As a note, one can have as many topics indicated as necessary. Joyner’s Adventures in Group Theory is an engaging, multi-topic text that touches on many fundamental areas of mathematics, presenting abstract algebra matrix theory, logic, set theory, and a tiny bit of graph theory through the lens of recreational mathematics. Its Hathlor code is M-ALG.1001:FUN.0110:DSC.0100.

Final Generalization: Cross-Subject Texts

We also noticed in reading many technical works that authors may span entire subjects. Some texts in analysis focus only on the pure mathematics, and others discuss applications of analysis to physics or electrical engineering. The Hathlor codes account for this as well, giving the book a primary subject and as many subsequent subjects as necessary. One finishes the entire subject-topic-subtopic classification prior to moving onto the next, noting a new subject by the set <> of symbols. The final general Hathlor code thus takes on the following form:

PrimarySubject-PrimaryTopic.XXX:SecondaryTopic.XXXX:…<>SecondarySubject.PrimaryTopic.XXXX:…


Example: Hohn’s Applied Boolean Algebra discusses Boolean algebra and some of its applications, particularly in electrical engineering and relay circuits.The text is primarily a mathematical treatment, but it would be foolish not to note its electrical engineering motivations. Thus is spans the subjects of mathematics and engineering. Its Hathlor code is

M-DSC.1000<>E-ELE.1


Shelving: Simple Lexicographic Order

Shelving books by the Hathlor classification code is done in lexicographic order, moving left to right, maintaining a simple, unambiguous shelving system. Thus, all chemistry books are shelved before all computer science books. Within each subject, we move by alphabetical order by topic according to the three letter codes. All (Primary) Algebra (ALG) books come before all (primary) Analysis (ANA) books. Within each topic, we shelve by the binary indicators. Thus, M-ALG.1000 comes before M-ALG.01001. If the text contains secondary/tertiary topics, we file those after those with no subsequent topics, the same way that “can” precedes “candle” in a dictionary. The secondary topics are filed in alphabetical order, and so forth. The texts that span subjects then follow those that do not span subjects, still shelved by their primary subject. 

 

Why Reinvent the Wheel?

As mentioned before, we felt that the current systems in use both omit useful information regarding the content of the works and add extra information a user doesn’t typically care about, such as the LCC’s cutter number. In addition, a researcher or browser may simply have a general idea of the types of things he would like a text to contain, but neither the DDC nor the LCC provides a simple way to search for such things. Ours provides a way to search via a simple regular expression query, returning a set of texts previously unknown to the user that fit the subjects, topics, and subtopics he seeks, particularly books that contain all he seeks. 

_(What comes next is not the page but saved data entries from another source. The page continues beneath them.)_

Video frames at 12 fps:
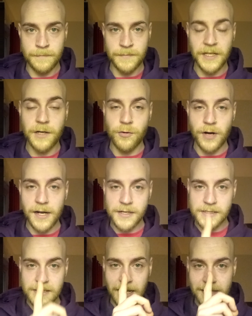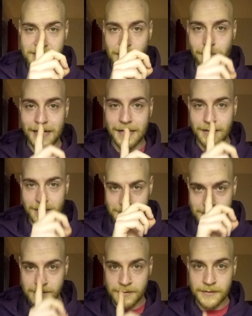the Christ is the
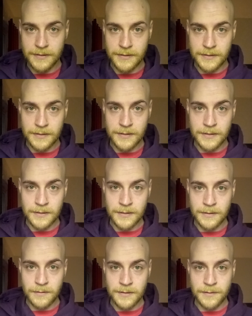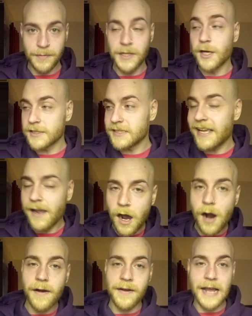balance. Because they
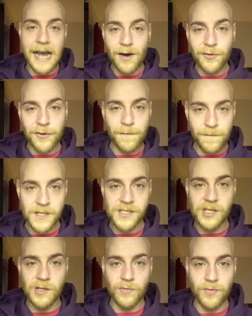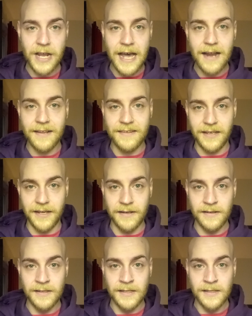are an outer physical reality,
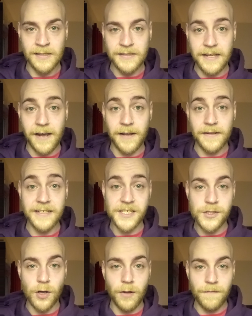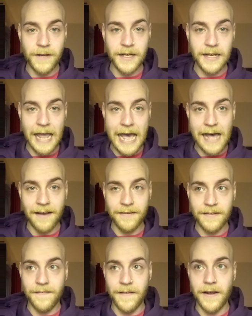the dissolving
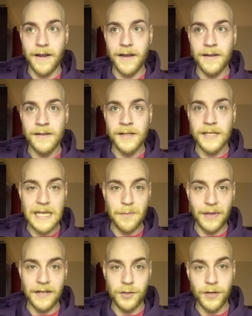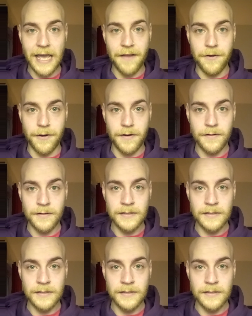and the keeping together.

Though neither of us have formally worked in a library, nor to either of us hold any formal degrees in library science, we both have a deep and abiding passion for reading, mathematics, organization, and classification. Beyond that, our collection now spans over 220 books, so we definitely needed a better way to shelve our library. We both think it’s a pity that very few technical libraries outside of universities exist anymore, particularly in the private sector. Company libraries for engineers and scientists such as the (highly underrated and unknown) library at NASA Ames Research Center should be cared for, revitalized, and restarted. We’re happy to help with that.